▶ Data to use

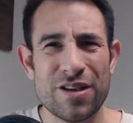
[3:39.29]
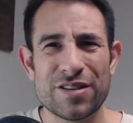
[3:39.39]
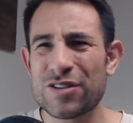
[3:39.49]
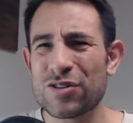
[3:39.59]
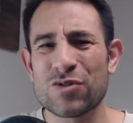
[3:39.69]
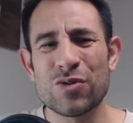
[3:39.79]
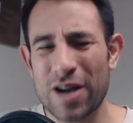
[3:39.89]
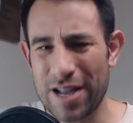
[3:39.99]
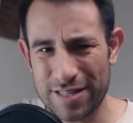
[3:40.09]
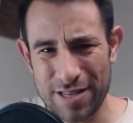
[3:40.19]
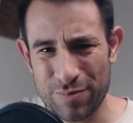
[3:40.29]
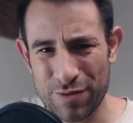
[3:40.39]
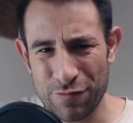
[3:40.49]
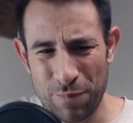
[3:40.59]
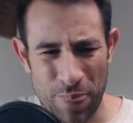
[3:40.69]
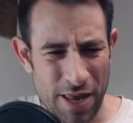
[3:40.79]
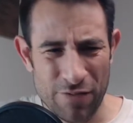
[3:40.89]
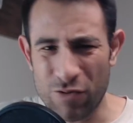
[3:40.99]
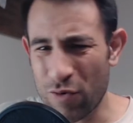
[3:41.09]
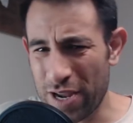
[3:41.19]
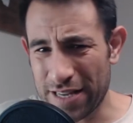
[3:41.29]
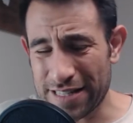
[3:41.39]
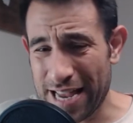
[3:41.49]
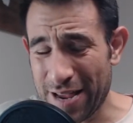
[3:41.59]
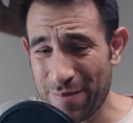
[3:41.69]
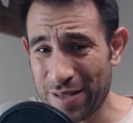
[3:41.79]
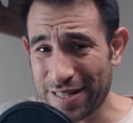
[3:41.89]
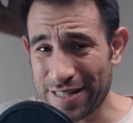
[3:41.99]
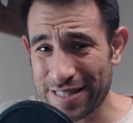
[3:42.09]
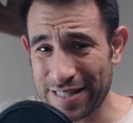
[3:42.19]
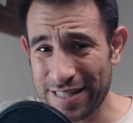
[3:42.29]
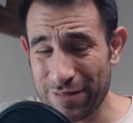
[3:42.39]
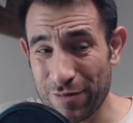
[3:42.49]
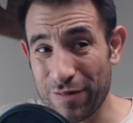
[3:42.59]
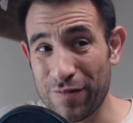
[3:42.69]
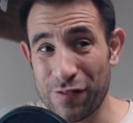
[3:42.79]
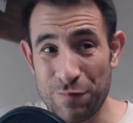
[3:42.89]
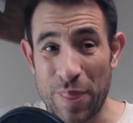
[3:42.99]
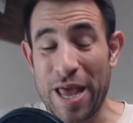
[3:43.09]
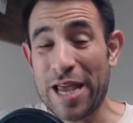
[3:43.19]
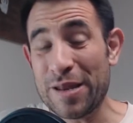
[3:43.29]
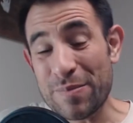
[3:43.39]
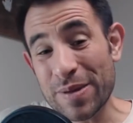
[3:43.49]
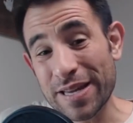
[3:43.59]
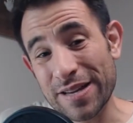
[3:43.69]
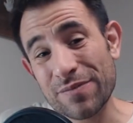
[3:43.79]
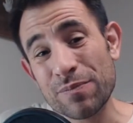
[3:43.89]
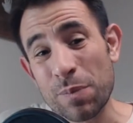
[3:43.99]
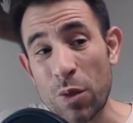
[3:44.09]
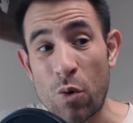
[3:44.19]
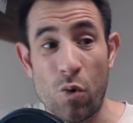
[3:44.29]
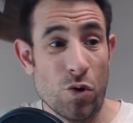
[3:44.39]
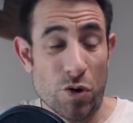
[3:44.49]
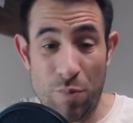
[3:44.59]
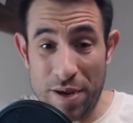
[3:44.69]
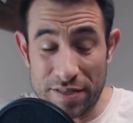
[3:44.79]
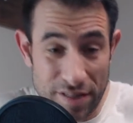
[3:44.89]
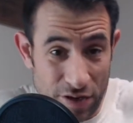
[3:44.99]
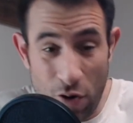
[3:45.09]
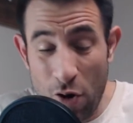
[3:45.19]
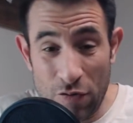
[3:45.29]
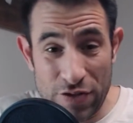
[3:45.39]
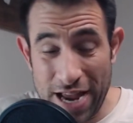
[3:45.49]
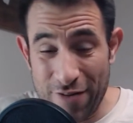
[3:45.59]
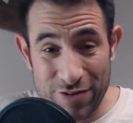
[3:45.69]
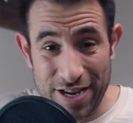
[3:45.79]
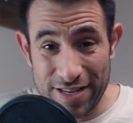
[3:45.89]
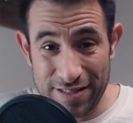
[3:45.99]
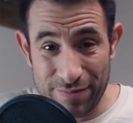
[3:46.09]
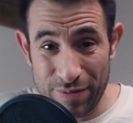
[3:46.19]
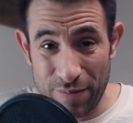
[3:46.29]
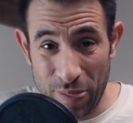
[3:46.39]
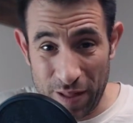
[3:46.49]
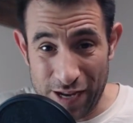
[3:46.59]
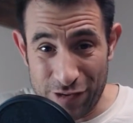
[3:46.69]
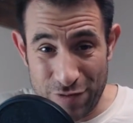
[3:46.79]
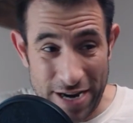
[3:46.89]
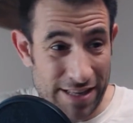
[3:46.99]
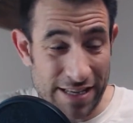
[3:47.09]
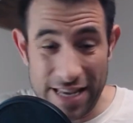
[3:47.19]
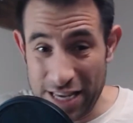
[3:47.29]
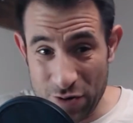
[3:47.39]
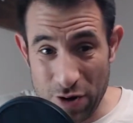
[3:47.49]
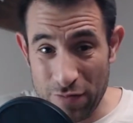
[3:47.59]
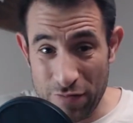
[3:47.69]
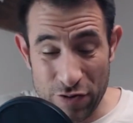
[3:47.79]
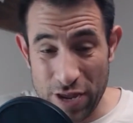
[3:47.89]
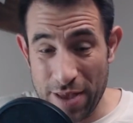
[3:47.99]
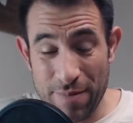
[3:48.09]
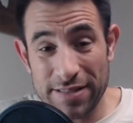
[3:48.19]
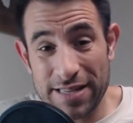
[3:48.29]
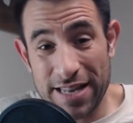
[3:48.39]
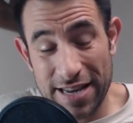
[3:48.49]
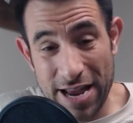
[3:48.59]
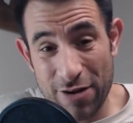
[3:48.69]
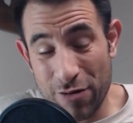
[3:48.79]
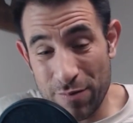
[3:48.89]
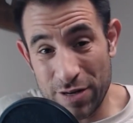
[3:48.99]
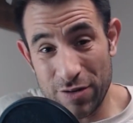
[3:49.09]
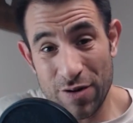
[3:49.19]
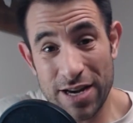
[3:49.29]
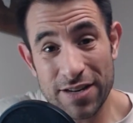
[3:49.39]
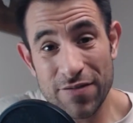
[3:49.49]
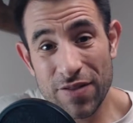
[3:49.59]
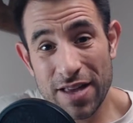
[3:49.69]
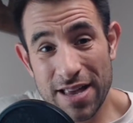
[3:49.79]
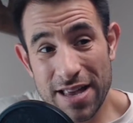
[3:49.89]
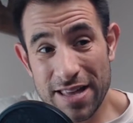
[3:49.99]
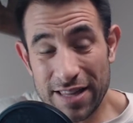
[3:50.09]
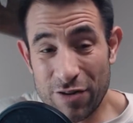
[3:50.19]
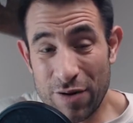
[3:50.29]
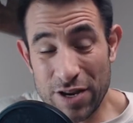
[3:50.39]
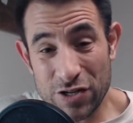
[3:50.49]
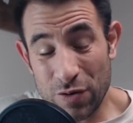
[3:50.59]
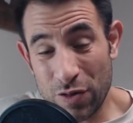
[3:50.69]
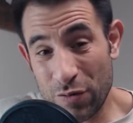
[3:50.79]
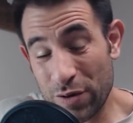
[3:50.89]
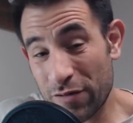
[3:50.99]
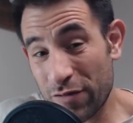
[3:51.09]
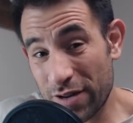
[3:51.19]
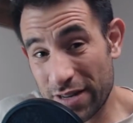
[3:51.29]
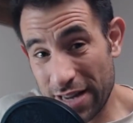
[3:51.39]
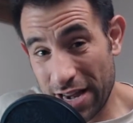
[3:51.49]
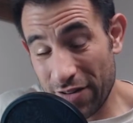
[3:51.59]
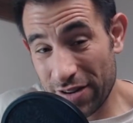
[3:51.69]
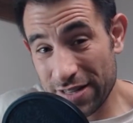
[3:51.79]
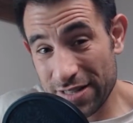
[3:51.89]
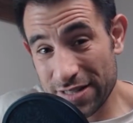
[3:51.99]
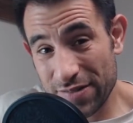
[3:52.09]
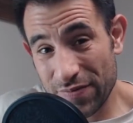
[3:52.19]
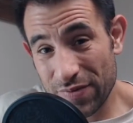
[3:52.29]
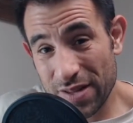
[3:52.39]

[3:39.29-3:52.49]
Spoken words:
Such a cool concept. They have grades A, B, and C. Well, A and B, or you're basically off the advertising contract. They kick you off if you can't maintain an A or a B grade. They grade you on 3 different areas.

▶ Task statement
Each entry above must be duplicated precisely; none of the pictures may be included.

▶ Answer section
[3:39.29]
[3:39.39]
[3:39.49]
[3:39.59]
[3:39.69]
[3:39.79]
[3:39.89]
[3:39.99]
[3:40.09]
[3:40.19]
[3:40.29]
[3:40.39]
[3:40.49]
[3:40.59]
[3:40.69]
[3:40.79]
[3:40.89]
[3:40.99]
[3:41.09]
[3:41.19]
[3:41.29]
[3:41.39]
[3:41.49]
[3:41.59]
[3:41.69]
[3:41.79]
[3:41.89]
[3:41.99]
[3:42.09]
[3:42.19]
[3:42.29]
[3:42.39]
[3:42.49]
[3:42.59]
[3:42.69]
[3:42.79]
[3:42.89]
[3:42.99]
[3:43.09]
[3:43.19]
[3:43.29]
[3:43.39]
[3:43.49]
[3:43.59]
[3:43.69]
[3:43.79]
[3:43.89]
[3:43.99]
[3:44.09]
[3:44.19]
[3:44.29]
[3:44.39]
[3:44.49]
[3:44.59]
[3:44.69]
[3:44.79]
[3:44.89]
[3:44.99]
[3:45.09]
[3:45.19]
[3:45.29]
[3:45.39]
[3:45.49]
[3:45.59]
[3:45.69]
[3:45.79]
[3:45.89]
[3:45.99]
[3:46.09]
[3:46.19]
[3:46.29]
[3:46.39]
[3:46.49]
[3:46.59]
[3:46.69]
[3:46.79]
[3:46.89]
[3:46.99]
[3:47.09]
[3:47.19]
[3:47.29]
[3:47.39]
[3:47.49]
[3:47.59]
[3:47.69]
[3:47.79]
[3:47.89]
[3:47.99]
[3:48.09]
[3:48.19]
[3:48.29]
[3:48.39]
[3:48.49]
[3:48.59]
[3:48.69]
[3:48.79]
[3:48.89]
[3:48.99]
[3:49.09]
[3:49.19]
[3:49.29]
[3:49.39]
[3:49.49]
[3:49.59]
[3:49.69]
[3:49.79]
[3:49.89]
[3:49.99]
[3:50.09]
[3:50.19]
[3:50.29]
[3:50.39]
[3:50.49]
[3:50.59]
[3:50.69]
[3:50.79]
[3:50.89]
[3:50.99]
[3:51.09]
[3:51.19]
[3:51.29]
[3:51.39]
[3:51.49]
[3:51.59]
[3:51.69]
[3:51.79]
[3:51.89]
[3:51.99]
[3:52.09]
[3:52.19]
[3:52.29]
[3:52.39]

[3:39.29-3:52.49]
Spoken words:
Such a cool concept. They have grades A, B, and C. Well, A and B, or you're basically off the advertising contract. They kick you off if you can't maintain an A or a B grade. They grade you on 3 different areas.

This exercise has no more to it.